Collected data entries

☆ ☆ ☆ ☆

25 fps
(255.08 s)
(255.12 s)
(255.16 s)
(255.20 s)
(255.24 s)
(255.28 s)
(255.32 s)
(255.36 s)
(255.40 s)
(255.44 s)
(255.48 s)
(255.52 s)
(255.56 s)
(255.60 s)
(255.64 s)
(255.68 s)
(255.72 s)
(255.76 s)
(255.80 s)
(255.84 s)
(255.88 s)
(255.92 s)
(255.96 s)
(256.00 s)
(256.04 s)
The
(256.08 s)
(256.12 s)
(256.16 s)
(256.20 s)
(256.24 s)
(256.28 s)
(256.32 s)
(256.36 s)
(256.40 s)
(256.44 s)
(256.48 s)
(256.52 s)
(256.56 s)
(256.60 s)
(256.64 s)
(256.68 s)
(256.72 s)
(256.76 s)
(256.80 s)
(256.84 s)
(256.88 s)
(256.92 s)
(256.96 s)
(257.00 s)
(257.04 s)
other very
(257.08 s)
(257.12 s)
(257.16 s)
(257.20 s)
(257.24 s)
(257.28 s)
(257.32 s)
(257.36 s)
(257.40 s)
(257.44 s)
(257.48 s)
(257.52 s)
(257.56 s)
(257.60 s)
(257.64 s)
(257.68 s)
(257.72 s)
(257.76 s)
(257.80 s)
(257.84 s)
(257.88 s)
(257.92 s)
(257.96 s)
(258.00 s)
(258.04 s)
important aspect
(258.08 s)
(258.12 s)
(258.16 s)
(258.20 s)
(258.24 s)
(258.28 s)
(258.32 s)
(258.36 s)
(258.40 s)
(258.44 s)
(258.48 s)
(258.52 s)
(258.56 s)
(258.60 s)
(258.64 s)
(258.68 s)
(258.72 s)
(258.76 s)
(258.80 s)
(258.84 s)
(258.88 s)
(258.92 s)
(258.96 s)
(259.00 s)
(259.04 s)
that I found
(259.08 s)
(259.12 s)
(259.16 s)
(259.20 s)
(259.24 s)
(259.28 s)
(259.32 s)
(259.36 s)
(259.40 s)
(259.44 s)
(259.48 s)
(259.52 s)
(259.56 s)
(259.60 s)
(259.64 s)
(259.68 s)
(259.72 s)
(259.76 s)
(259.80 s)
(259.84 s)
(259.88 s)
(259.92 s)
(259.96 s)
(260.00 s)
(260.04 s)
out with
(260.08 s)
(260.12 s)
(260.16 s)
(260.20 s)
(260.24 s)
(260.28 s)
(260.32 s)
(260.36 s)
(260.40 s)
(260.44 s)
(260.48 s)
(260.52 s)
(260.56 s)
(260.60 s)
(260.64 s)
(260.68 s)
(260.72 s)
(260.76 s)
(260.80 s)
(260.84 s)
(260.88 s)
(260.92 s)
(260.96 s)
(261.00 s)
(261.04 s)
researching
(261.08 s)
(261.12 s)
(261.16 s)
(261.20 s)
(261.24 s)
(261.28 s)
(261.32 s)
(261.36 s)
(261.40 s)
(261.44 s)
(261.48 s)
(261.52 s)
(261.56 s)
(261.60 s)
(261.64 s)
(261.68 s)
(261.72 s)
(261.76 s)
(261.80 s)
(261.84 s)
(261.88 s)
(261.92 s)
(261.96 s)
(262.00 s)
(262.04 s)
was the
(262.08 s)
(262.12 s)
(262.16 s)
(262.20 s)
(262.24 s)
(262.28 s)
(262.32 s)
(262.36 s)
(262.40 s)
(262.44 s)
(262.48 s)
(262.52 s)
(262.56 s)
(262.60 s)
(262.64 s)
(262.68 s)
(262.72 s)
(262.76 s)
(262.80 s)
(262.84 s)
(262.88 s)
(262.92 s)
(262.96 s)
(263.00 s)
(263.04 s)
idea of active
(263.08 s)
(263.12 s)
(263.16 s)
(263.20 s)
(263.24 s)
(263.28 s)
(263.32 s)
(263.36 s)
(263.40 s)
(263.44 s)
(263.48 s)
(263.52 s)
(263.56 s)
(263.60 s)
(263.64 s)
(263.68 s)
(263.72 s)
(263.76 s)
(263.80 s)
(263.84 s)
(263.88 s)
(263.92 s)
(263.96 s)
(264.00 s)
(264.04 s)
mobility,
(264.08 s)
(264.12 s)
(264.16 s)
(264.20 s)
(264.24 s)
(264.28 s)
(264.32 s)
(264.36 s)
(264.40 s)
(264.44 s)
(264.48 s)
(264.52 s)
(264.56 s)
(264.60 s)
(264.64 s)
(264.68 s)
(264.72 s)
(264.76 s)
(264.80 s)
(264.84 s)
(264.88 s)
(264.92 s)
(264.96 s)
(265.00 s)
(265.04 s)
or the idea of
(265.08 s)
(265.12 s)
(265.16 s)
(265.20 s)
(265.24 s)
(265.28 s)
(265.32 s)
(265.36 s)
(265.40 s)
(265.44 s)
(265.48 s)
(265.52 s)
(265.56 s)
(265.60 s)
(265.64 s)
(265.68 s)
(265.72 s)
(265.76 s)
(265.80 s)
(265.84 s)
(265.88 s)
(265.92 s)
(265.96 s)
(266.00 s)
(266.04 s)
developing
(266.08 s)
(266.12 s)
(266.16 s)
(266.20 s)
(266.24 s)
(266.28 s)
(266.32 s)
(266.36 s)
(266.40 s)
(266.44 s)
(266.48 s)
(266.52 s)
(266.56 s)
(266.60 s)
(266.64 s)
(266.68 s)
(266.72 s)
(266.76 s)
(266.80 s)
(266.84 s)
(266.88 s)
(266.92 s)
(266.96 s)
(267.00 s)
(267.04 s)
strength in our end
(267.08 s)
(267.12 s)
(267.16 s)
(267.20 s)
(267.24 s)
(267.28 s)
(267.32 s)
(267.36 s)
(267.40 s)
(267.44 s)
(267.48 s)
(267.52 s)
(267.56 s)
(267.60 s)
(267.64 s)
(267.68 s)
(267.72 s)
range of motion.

☆ ☆ ☆ ☆

The task: Give every entry back exactly as it was written above.

Task response:
25 fps
(255.08 s)
(255.12 s)
(255.16 s)
(255.20 s)
(255.24 s)
(255.28 s)
(255.32 s)
(255.36 s)
(255.40 s)
(255.44 s)
(255.48 s)
(255.52 s)
(255.56 s)
(255.60 s)
(255.64 s)
(255.68 s)
(255.72 s)
(255.76 s)
(255.80 s)
(255.84 s)
(255.88 s)
(255.92 s)
(255.96 s)
(256.00 s)
(256.04 s)
The
(256.08 s)
(256.12 s)
(256.16 s)
(256.20 s)
(256.24 s)
(256.28 s)
(256.32 s)
(256.36 s)
(256.40 s)
(256.44 s)
(256.48 s)
(256.52 s)
(256.56 s)
(256.60 s)
(256.64 s)
(256.68 s)
(256.72 s)
(256.76 s)
(256.80 s)
(256.84 s)
(256.88 s)
(256.92 s)
(256.96 s)
(257.00 s)
(257.04 s)
other very
(257.08 s)
(257.12 s)
(257.16 s)
(257.20 s)
(257.24 s)
(257.28 s)
(257.32 s)
(257.36 s)
(257.40 s)
(257.44 s)
(257.48 s)
(257.52 s)
(257.56 s)
(257.60 s)
(257.64 s)
(257.68 s)
(257.72 s)
(257.76 s)
(257.80 s)
(257.84 s)
(257.88 s)
(257.92 s)
(257.96 s)
(258.00 s)
(258.04 s)
important aspect
(258.08 s)
(258.12 s)
(258.16 s)
(258.20 s)
(258.24 s)
(258.28 s)
(258.32 s)
(258.36 s)
(258.40 s)
(258.44 s)
(258.48 s)
(258.52 s)
(258.56 s)
(258.60 s)
(258.64 s)
(258.68 s)
(258.72 s)
(258.76 s)
(258.80 s)
(258.84 s)
(258.88 s)
(258.92 s)
(258.96 s)
(259.00 s)
(259.04 s)
that I found
(259.08 s)
(259.12 s)
(259.16 s)
(259.20 s)
(259.24 s)
(259.28 s)
(259.32 s)
(259.36 s)
(259.40 s)
(259.44 s)
(259.48 s)
(259.52 s)
(259.56 s)
(259.60 s)
(259.64 s)
(259.68 s)
(259.72 s)
(259.76 s)
(259.80 s)
(259.84 s)
(259.88 s)
(259.92 s)
(259.96 s)
(260.00 s)
(260.04 s)
out with
(260.08 s)
(260.12 s)
(260.16 s)
(260.20 s)
(260.24 s)
(260.28 s)
(260.32 s)
(260.36 s)
(260.40 s)
(260.44 s)
(260.48 s)
(260.52 s)
(260.56 s)
(260.60 s)
(260.64 s)
(260.68 s)
(260.72 s)
(260.76 s)
(260.80 s)
(260.84 s)
(260.88 s)
(260.92 s)
(260.96 s)
(261.00 s)
(261.04 s)
researching
(261.08 s)
(261.12 s)
(261.16 s)
(261.20 s)
(261.24 s)
(261.28 s)
(261.32 s)
(261.36 s)
(261.40 s)
(261.44 s)
(261.48 s)
(261.52 s)
(261.56 s)
(261.60 s)
(261.64 s)
(261.68 s)
(261.72 s)
(261.76 s)
(261.80 s)
(261.84 s)
(261.88 s)
(261.92 s)
(261.96 s)
(262.00 s)
(262.04 s)
was the
(262.08 s)
(262.12 s)
(262.16 s)
(262.20 s)
(262.24 s)
(262.28 s)
(262.32 s)
(262.36 s)
(262.40 s)
(262.44 s)
(262.48 s)
(262.52 s)
(262.56 s)
(262.60 s)
(262.64 s)
(262.68 s)
(262.72 s)
(262.76 s)
(262.80 s)
(262.84 s)
(262.88 s)
(262.92 s)
(262.96 s)
(263.00 s)
(263.04 s)
idea of active
(263.08 s)
(263.12 s)
(263.16 s)
(263.20 s)
(263.24 s)
(263.28 s)
(263.32 s)
(263.36 s)
(263.40 s)
(263.44 s)
(263.48 s)
(263.52 s)
(263.56 s)
(263.60 s)
(263.64 s)
(263.68 s)
(263.72 s)
(263.76 s)
(263.80 s)
(263.84 s)
(263.88 s)
(263.92 s)
(263.96 s)
(264.00 s)
(264.04 s)
mobility,
(264.08 s)
(264.12 s)
(264.16 s)
(264.20 s)
(264.24 s)
(264.28 s)
(264.32 s)
(264.36 s)
(264.40 s)
(264.44 s)
(264.48 s)
(264.52 s)
(264.56 s)
(264.60 s)
(264.64 s)
(264.68 s)
(264.72 s)
(264.76 s)
(264.80 s)
(264.84 s)
(264.88 s)
(264.92 s)
(264.96 s)
(265.00 s)
(265.04 s)
or the idea of
(265.08 s)
(265.12 s)
(265.16 s)
(265.20 s)
(265.24 s)
(265.28 s)
(265.32 s)
(265.36 s)
(265.40 s)
(265.44 s)
(265.48 s)
(265.52 s)
(265.56 s)
(265.60 s)
(265.64 s)
(265.68 s)
(265.72 s)
(265.76 s)
(265.80 s)
(265.84 s)
(265.88 s)
(265.92 s)
(265.96 s)
(266.00 s)
(266.04 s)
developing
(266.08 s)
(266.12 s)
(266.16 s)
(266.20 s)
(266.24 s)
(266.28 s)
(266.32 s)
(266.36 s)
(266.40 s)
(266.44 s)
(266.48 s)
(266.52 s)
(266.56 s)
(266.60 s)
(266.64 s)
(266.68 s)
(266.72 s)
(266.76 s)
(266.80 s)
(266.84 s)
(266.88 s)
(266.92 s)
(266.96 s)
(267.00 s)
(267.04 s)
strength in our end
(267.08 s)
(267.12 s)
(267.16 s)
(267.20 s)
(267.24 s)
(267.28 s)
(267.32 s)
(267.36 s)
(267.40 s)
(267.44 s)
(267.48 s)
(267.52 s)
(267.56 s)
(267.60 s)
(267.64 s)
(267.68 s)
(267.72 s)
range of motion.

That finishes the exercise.